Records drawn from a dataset
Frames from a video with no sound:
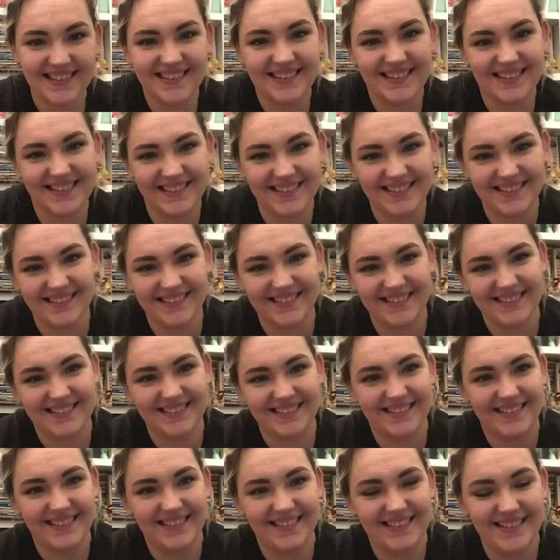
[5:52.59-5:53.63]

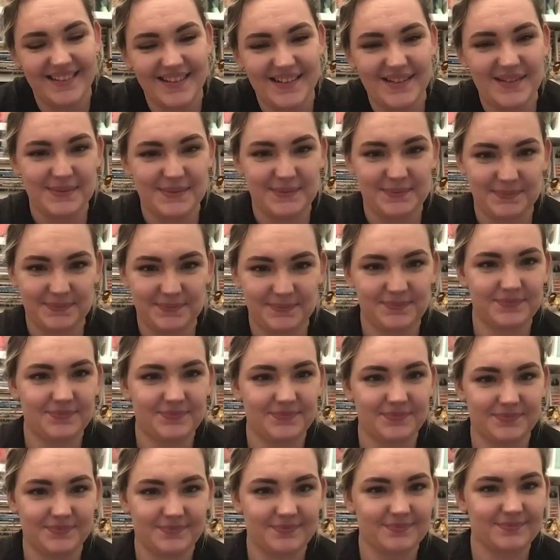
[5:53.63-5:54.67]

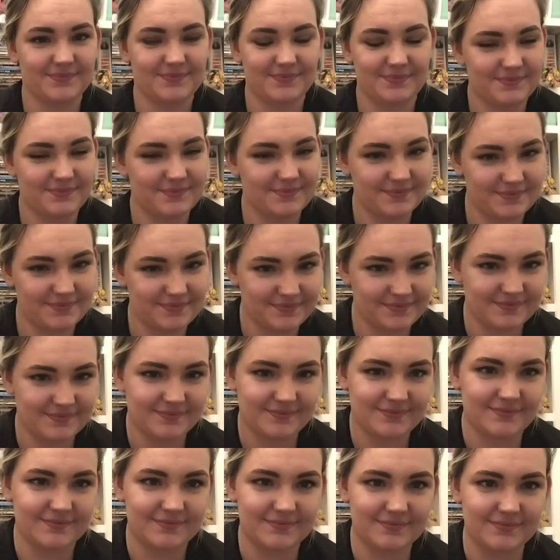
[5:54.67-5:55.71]

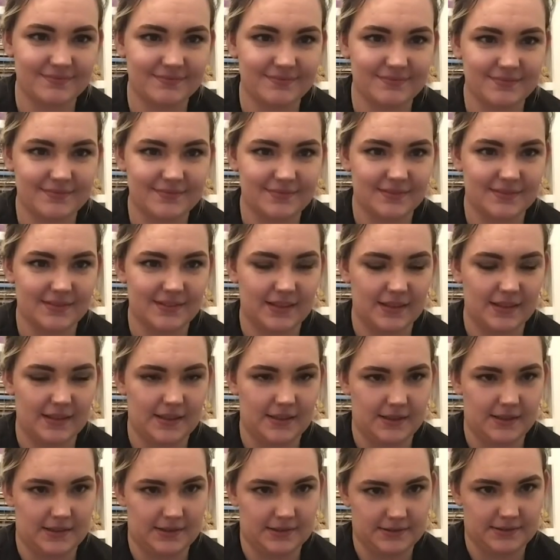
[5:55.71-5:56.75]

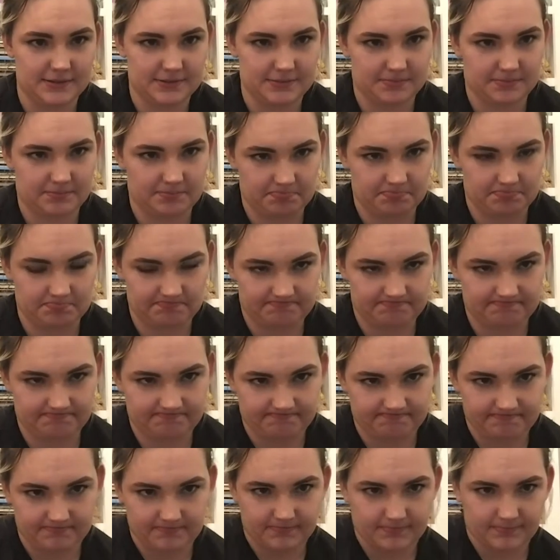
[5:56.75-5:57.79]

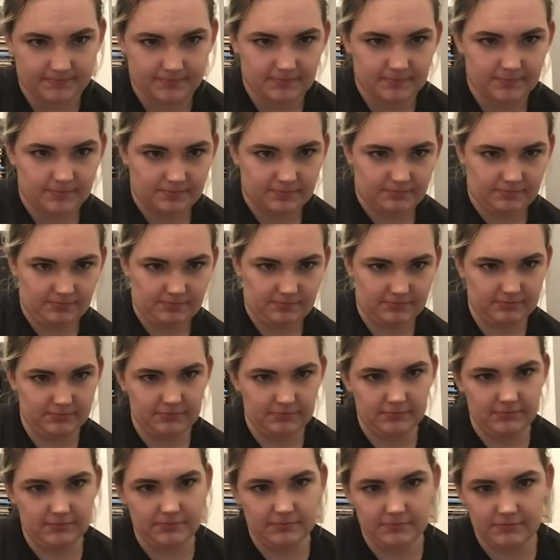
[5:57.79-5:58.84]

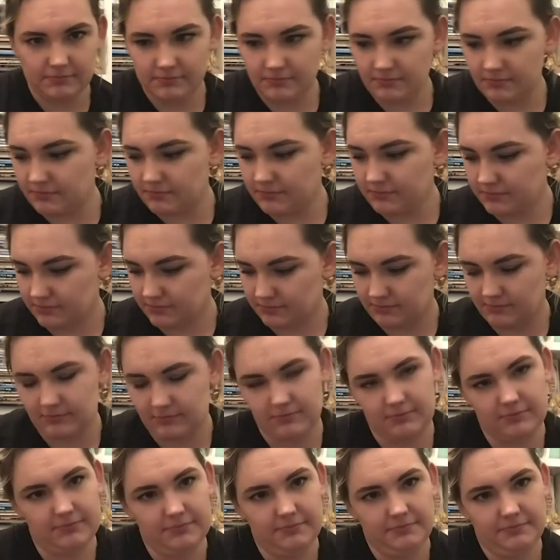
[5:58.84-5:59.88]

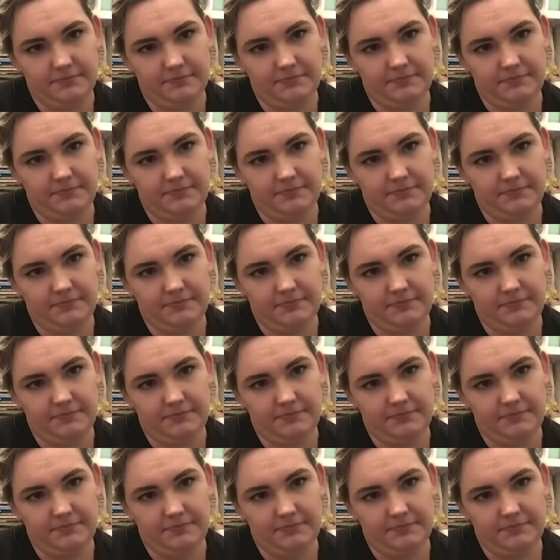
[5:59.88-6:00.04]
This person isn't speaking.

> WORK INSTRUCTIONS
Your copy of the entries must be exact and must contain no pictures.

> RESPONSE FOR THIS EXERCISE
Frames from a video with no sound:
[5:52.59-5:53.63]

[5:53.63-5:54.67]

[5:54.67-5:55.71]

[5:55.71-5:56.75]

[5:56.75-5:57.79]

[5:57.79-5:58.84]

[5:58.84-5:59.88]

[5:59.88-6:00.04]
This person isn't speaking.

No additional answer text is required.